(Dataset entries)
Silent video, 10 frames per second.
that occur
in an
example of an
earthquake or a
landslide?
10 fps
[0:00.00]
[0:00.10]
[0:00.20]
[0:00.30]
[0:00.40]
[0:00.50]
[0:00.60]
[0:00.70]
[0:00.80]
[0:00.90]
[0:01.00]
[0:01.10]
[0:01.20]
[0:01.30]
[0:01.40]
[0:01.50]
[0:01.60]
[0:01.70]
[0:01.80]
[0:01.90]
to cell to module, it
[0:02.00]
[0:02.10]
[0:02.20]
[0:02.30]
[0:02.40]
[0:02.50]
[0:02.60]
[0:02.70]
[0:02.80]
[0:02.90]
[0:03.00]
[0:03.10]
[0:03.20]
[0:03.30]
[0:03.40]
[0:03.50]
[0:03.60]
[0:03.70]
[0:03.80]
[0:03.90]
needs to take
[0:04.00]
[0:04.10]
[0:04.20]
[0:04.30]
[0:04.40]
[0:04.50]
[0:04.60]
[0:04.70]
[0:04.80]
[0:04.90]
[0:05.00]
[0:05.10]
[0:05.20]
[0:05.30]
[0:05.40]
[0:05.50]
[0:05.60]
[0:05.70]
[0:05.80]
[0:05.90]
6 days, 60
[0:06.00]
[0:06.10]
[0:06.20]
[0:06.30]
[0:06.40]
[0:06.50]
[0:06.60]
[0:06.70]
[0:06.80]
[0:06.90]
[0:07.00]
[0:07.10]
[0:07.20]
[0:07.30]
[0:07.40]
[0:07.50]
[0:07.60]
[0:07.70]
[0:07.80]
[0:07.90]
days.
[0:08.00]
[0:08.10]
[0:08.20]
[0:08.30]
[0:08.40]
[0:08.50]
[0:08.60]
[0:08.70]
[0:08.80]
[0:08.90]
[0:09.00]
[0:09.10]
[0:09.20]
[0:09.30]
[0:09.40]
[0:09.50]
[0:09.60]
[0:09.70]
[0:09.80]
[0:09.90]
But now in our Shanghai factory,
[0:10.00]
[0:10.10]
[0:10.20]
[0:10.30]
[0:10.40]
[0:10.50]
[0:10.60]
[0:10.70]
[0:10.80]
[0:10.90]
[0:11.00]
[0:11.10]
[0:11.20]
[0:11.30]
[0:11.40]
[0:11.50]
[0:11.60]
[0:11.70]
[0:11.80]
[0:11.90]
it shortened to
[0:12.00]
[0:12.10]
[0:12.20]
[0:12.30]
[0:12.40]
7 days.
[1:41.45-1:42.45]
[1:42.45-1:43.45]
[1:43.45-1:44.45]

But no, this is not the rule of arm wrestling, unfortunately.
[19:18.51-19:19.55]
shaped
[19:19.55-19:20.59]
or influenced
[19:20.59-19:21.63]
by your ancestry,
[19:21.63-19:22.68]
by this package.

**EXERCISE AIM**
All of the data above needs to be written out exactly.

**EXERCISE SOLUTION**
Silent video, 10 frames per second.
that occur
in an
example of an
earthquake or a
landslide?
10 fps
[0:00.00]
[0:00.10]
[0:00.20]
[0:00.30]
[0:00.40]
[0:00.50]
[0:00.60]
[0:00.70]
[0:00.80]
[0:00.90]
[0:01.00]
[0:01.10]
[0:01.20]
[0:01.30]
[0:01.40]
[0:01.50]
[0:01.60]
[0:01.70]
[0:01.80]
[0:01.90]
to cell to module, it
[0:02.00]
[0:02.10]
[0:02.20]
[0:02.30]
[0:02.40]
[0:02.50]
[0:02.60]
[0:02.70]
[0:02.80]
[0:02.90]
[0:03.00]
[0:03.10]
[0:03.20]
[0:03.30]
[0:03.40]
[0:03.50]
[0:03.60]
[0:03.70]
[0:03.80]
[0:03.90]
needs to take
[0:04.00]
[0:04.10]
[0:04.20]
[0:04.30]
[0:04.40]
[0:04.50]
[0:04.60]
[0:04.70]
[0:04.80]
[0:04.90]
[0:05.00]
[0:05.10]
[0:05.20]
[0:05.30]
[0:05.40]
[0:05.50]
[0:05.60]
[0:05.70]
[0:05.80]
[0:05.90]
6 days, 60
[0:06.00]
[0:06.10]
[0:06.20]
[0:06.30]
[0:06.40]
[0:06.50]
[0:06.60]
[0:06.70]
[0:06.80]
[0:06.90]
[0:07.00]
[0:07.10]
[0:07.20]
[0:07.30]
[0:07.40]
[0:07.50]
[0:07.60]
[0:07.70]
[0:07.80]
[0:07.90]
days.
[0:08.00]
[0:08.10]
[0:08.20]
[0:08.30]
[0:08.40]
[0:08.50]
[0:08.60]
[0:08.70]
[0:08.80]
[0:08.90]
[0:09.00]
[0:09.10]
[0:09.20]
[0:09.30]
[0:09.40]
[0:09.50]
[0:09.60]
[0:09.70]
[0:09.80]
[0:09.90]
But now in our Shanghai factory,
[0:10.00]
[0:10.10]
[0:10.20]
[0:10.30]
[0:10.40]
[0:10.50]
[0:10.60]
[0:10.70]
[0:10.80]
[0:10.90]
[0:11.00]
[0:11.10]
[0:11.20]
[0:11.30]
[0:11.40]
[0:11.50]
[0:11.60]
[0:11.70]
[0:11.80]
[0:11.90]
it shortened to
[0:12.00]
[0:12.10]
[0:12.20]
[0:12.30]
[0:12.40]
7 days.
[1:41.45-1:42.45]
[1:42.45-1:43.45]
[1:43.45-1:44.45]

But no, this is not the rule of arm wrestling, unfortunately.
[19:18.51-19:19.55]
shaped
[19:19.55-19:20.59]
or influenced
[19:20.59-19:21.63]
by your ancestry,
[19:21.63-19:22.68]
by this package.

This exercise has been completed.